Women’s Doubles Open
Nine pairs were in action on Sunday and the UK pairing of Briedenhann & Mills started well in the groups, beating two Spanish pairs before losing to top Dutch pair Scheffer & Van Der Veen to place them second in their group and through to the semi-finals. In the other group Dutch pair De Boer & Steenstra and Spanish pair Ana Belen Giner & Maria Jose Giner fought off the opposition to progress. Briedenhann & Mills came up against the other Dutch pair in the semi-finals and despite playing a great game, fell short to the Dutch girls on form and lost the match 8-15. The final would be an all Dutch affair after Scheffer & Van Der Veen saw off the Spanish pair in a fierce game which ended 15-12. The Women’s final was one of the longest matches of the weekend, with both teams cancelling each other out for long period. In the end Geke De Boar and partner Nelie Steenstra were victorious, winning the game 21-13.
Men’s B Doubles
Two English pairs were in the Men’s B draw and both managed to escape the group phase and reach the semi-finals. Penn Chai & Andrew Ibbetson were pitted against the strong Irish father/son combination of Brian & Eugene Kennedy which proved too much and lost the game 11-1.
Will Ellison & Gareth Price entertained the newly formed pairing of Romain Potrick (FRA) & Jelmer Siegersma (NED) but managed to win 11-9 to set up a thrilling final against the powerful Irish pair. The rugby fives duo used their fives experience to their advantage and managed to defeat the Irish pair 15-10 to win the Men’s B Doubles title and bring success to the UK team.
There were 6 pairs in the beginner’s grade and every pair played each other in the round-robin group stages, producing 15 fun and exciting games in total. The Loughborough student pair of Toto Odulaja & Kieran Wardman swept away the competition, winning all 5 of their games and were joined in the semi-finals by another Loughborough University pair Joni Michael Davies & Cameron Townson, veteran pair of Tony Hamilton & Dick Warner plus Belgian youngsters Bastien Dautrebande & Apolline Potiez.
Warner & Hamilton brushed aside the youngsters 11-3 in the semi-finals while the two Loughborough University pairs battled for bragging rights in the other semi-final. Odulaja & Wardman continued their winning streak, defeating their opponents 11-8 in a tense game followed by a number of spectators. Odulaja & Wardman’s winning streak continued into the final, seeing off Hamilton and Warner 15-10 to remain undefeated in the competition and take home the Beginner’s doubles title.

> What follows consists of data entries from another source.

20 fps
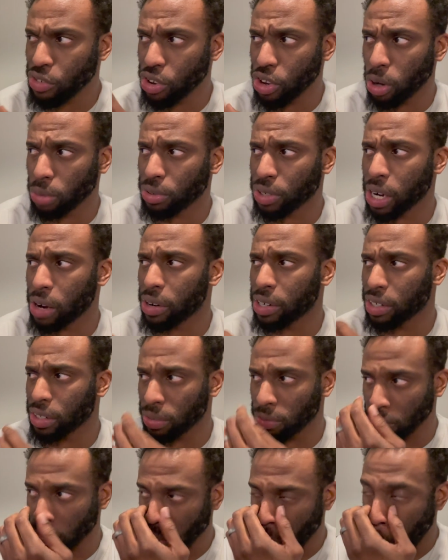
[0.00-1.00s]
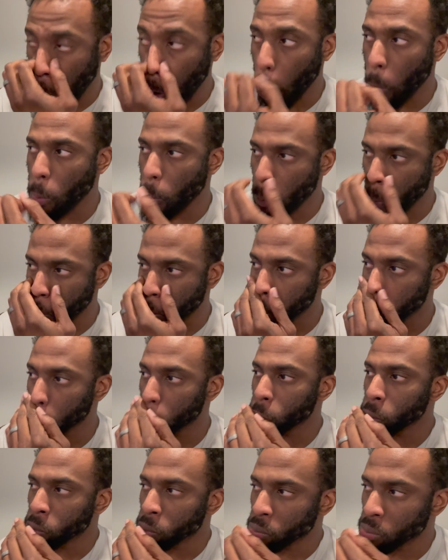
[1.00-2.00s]

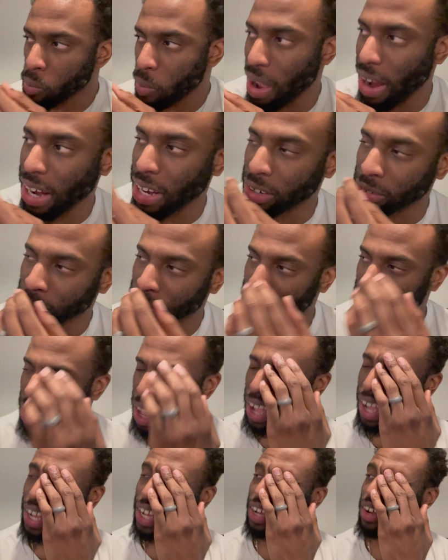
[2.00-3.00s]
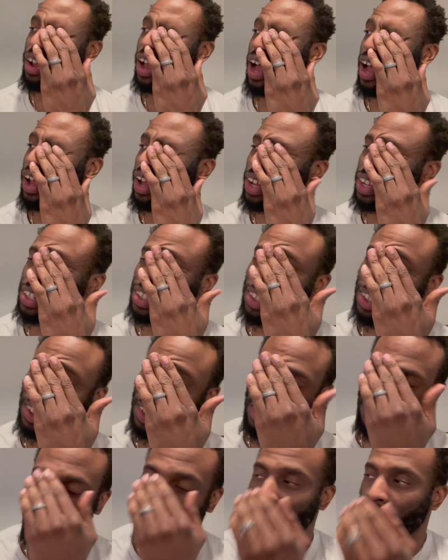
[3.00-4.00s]

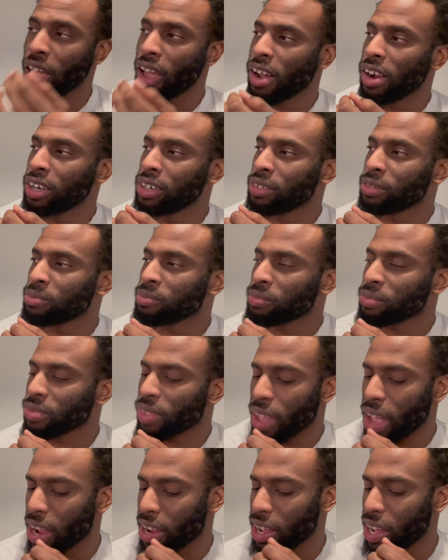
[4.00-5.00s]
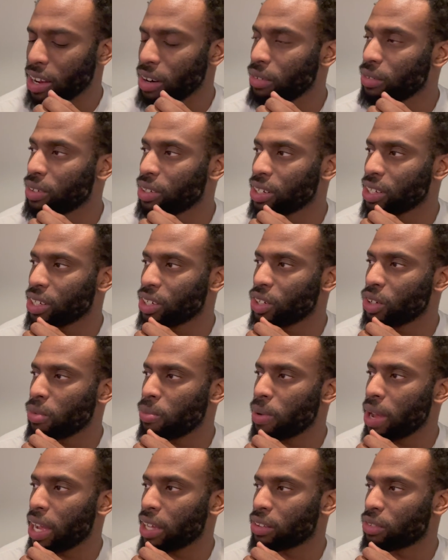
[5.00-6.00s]
I kind of want to go
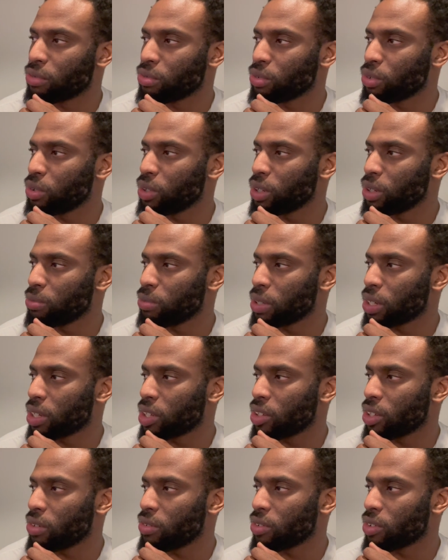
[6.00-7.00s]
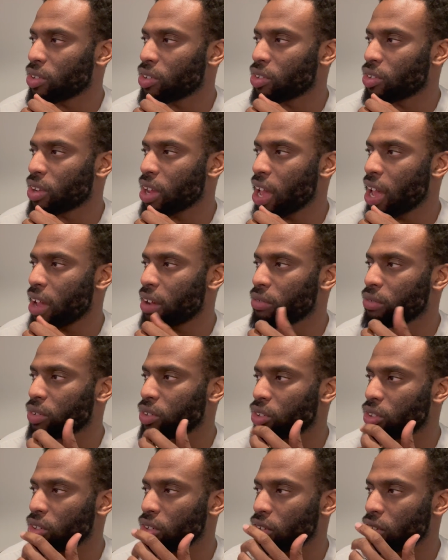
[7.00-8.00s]
back through it because there was a shot where
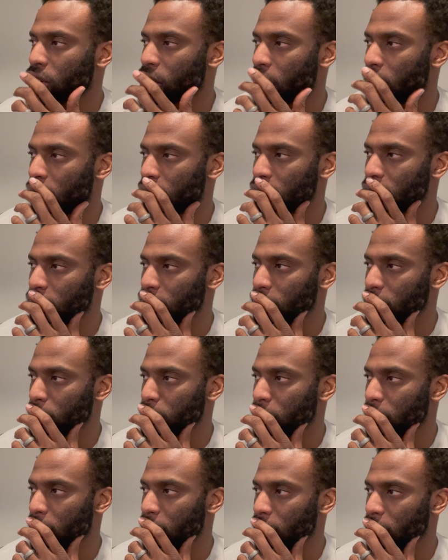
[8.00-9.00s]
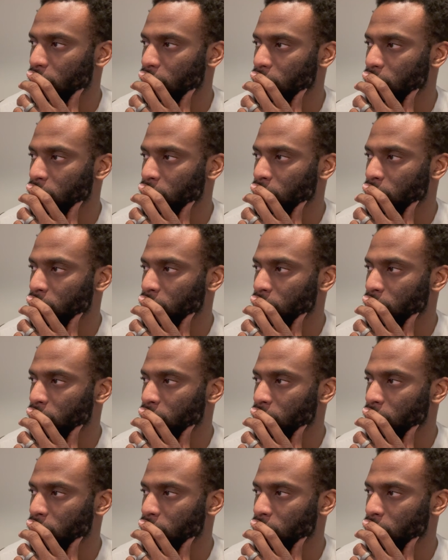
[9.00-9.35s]
she's talking to somebody.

After 20 hours of play across 2 days and 226 games completed, the UK Open 2015 came to a close. Special thanks must go to Luke Stradwick, the primary organiser, the UK Wallball Board and the volunteers who made the tournament run to schedule over the weekend; to Merchant Taylors’ School who continue to allow us hold the event at their premises; to Ellie Price who designed the UK Open t-shirt; to Julie and Chris Thomson who helped organise the medals and lunches and continue to give their support year after year and finally to all the players and spectators who came together to make this year’s tournament a truly magnificent success and produced a great start to the European ProTour. Up next in the calendar is the French open! Thank you and see you next year!